Inherently biodegradable

Key value for chemical safety assessment

Biodegradation in water:
inherently biodegradable, fulfilling specific criteria

Additional information

A study according to OECD 301D has been performed on Fatty acids, tall oil, C12 -15 alkyl esters, sulfated, sodium salts and indicates that no ready biodegradability was observed. Nevertheless the degradation curve is regularly increasing during the whole test, it's not reaching a limit value and microorganisms are not inhibited.
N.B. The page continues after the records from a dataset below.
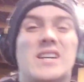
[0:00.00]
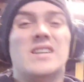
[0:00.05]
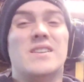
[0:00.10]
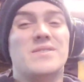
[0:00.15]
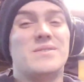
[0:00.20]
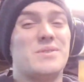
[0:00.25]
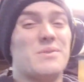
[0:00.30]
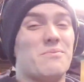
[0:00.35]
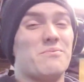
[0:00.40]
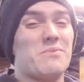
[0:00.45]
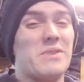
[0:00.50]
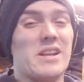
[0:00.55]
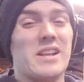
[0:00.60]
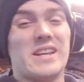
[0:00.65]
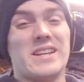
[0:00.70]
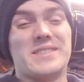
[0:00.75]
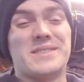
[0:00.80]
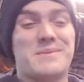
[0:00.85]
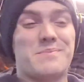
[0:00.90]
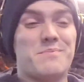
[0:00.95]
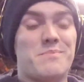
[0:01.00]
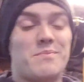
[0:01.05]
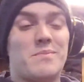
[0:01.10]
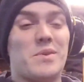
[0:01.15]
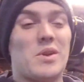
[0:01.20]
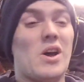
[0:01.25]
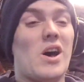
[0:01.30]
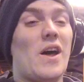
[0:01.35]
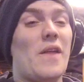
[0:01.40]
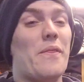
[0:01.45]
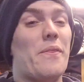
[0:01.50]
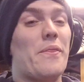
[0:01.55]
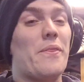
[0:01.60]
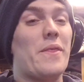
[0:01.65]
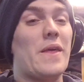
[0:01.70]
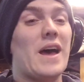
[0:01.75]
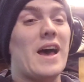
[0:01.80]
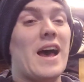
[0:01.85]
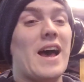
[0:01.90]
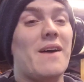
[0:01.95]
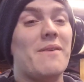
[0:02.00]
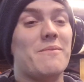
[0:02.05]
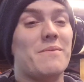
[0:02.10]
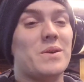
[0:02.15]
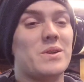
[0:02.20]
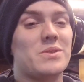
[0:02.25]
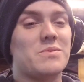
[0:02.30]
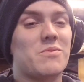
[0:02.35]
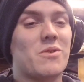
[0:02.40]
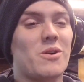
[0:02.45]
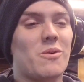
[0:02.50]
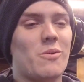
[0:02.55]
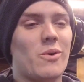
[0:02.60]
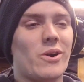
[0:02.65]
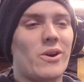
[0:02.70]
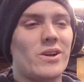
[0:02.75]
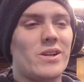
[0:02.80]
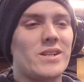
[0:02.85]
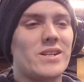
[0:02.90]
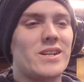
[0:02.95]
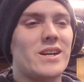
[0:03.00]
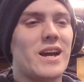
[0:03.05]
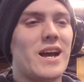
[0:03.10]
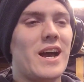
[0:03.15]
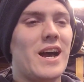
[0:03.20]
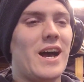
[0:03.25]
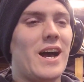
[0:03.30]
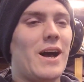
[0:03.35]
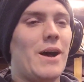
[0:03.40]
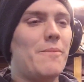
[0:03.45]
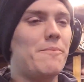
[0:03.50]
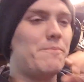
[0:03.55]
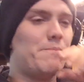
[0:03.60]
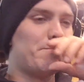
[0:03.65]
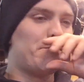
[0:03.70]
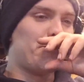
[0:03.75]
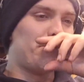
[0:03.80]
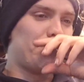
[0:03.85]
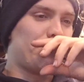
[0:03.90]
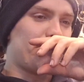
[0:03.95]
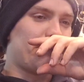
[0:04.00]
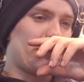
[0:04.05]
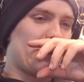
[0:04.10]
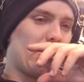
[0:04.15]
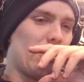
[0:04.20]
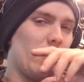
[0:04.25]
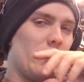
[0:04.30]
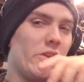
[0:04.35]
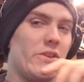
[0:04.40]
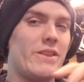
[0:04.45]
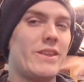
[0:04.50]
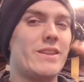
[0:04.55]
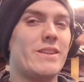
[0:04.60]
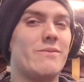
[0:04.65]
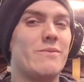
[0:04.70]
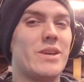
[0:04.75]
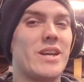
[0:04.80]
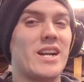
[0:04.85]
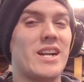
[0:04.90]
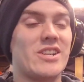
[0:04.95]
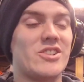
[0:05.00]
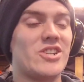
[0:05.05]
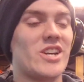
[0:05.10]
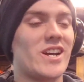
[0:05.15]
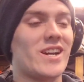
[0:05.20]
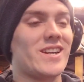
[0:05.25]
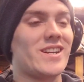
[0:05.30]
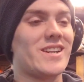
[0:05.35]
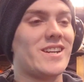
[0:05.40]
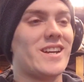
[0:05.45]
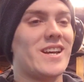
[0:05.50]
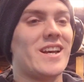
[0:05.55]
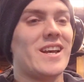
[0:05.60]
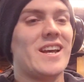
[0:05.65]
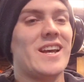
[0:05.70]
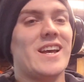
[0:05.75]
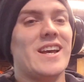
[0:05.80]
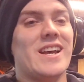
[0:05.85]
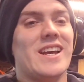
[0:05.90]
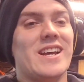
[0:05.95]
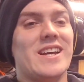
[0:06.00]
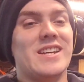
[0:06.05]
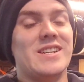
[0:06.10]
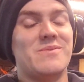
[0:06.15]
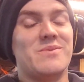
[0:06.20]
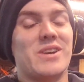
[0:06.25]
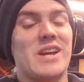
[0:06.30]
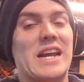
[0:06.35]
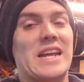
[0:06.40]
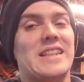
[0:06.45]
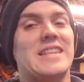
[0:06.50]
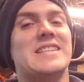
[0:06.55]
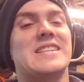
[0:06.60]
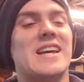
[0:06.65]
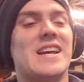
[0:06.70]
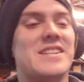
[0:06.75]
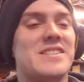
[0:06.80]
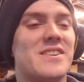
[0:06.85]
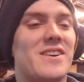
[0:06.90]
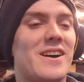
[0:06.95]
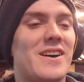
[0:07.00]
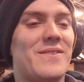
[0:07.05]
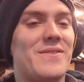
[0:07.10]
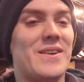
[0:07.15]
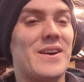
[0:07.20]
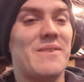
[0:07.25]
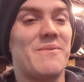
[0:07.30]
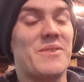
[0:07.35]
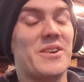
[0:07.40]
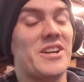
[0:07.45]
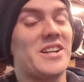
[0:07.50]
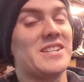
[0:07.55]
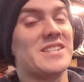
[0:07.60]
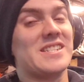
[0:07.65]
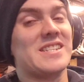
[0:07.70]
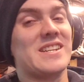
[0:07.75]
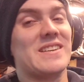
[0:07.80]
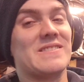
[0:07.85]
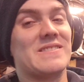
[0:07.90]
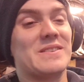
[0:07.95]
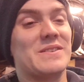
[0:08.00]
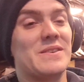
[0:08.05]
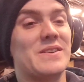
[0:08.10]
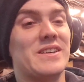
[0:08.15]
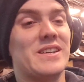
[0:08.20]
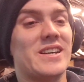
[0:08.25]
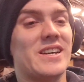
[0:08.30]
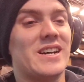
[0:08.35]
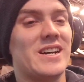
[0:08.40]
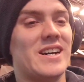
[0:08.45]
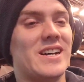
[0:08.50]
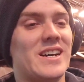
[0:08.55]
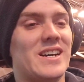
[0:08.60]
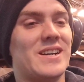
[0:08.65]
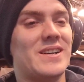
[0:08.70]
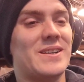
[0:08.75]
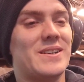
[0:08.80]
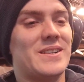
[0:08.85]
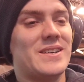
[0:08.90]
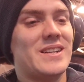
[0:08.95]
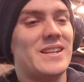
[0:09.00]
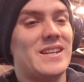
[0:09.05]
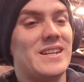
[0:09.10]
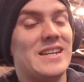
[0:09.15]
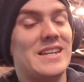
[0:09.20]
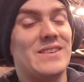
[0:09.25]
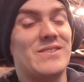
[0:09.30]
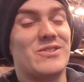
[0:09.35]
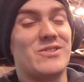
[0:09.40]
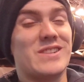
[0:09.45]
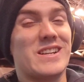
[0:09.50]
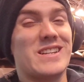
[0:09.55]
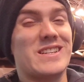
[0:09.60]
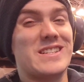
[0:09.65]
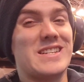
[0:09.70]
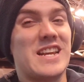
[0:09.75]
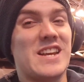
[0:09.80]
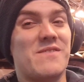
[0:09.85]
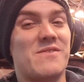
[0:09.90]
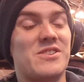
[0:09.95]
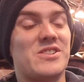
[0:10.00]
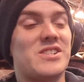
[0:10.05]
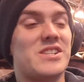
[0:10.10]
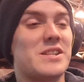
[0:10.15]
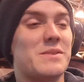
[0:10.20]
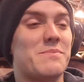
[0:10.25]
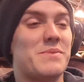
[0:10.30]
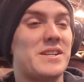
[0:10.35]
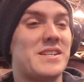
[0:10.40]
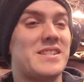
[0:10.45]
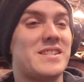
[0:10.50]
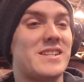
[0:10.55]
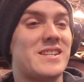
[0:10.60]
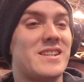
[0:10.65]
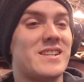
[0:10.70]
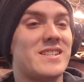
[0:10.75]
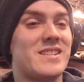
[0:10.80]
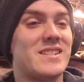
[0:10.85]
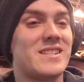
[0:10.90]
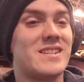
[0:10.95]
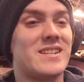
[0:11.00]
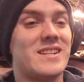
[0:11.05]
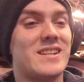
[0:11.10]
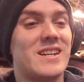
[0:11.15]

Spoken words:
So really it's not that much more work. The only thing that we got to check is we got to get these heads off. And we got to see if the... if there's any damage to the pistons.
Therefore inherently biodegradability can be expected.

In a 2010 Published study the biodegradability order for castor oil > fish oil > rape oil > mineral oil sulphated has been evaluated. In degradation kinetics studies (Luo et al 2010) the degradation rate constant (k) of sulphated castor oil, fish oil and rape oil are 0.87, 0.84, and 0.81 d-1, respectively. These degradation rate constants are slightly faster for the sulfited fatliquor substances where castor, fish and rape were 0.95, 0.93, and 0.85 d-1, respectively.). The higher content of unsaturated fatty acids and hydroxyl groups, the faster is the biodegradability of fatliquors.

A 1976 aerobic biodegradation study with the sodium salt of sulfated castor oil (CAS 68187-76-8) in an activated sludge inoculated system, documented DOC removal consistent with 96% biodegradation in 45 days.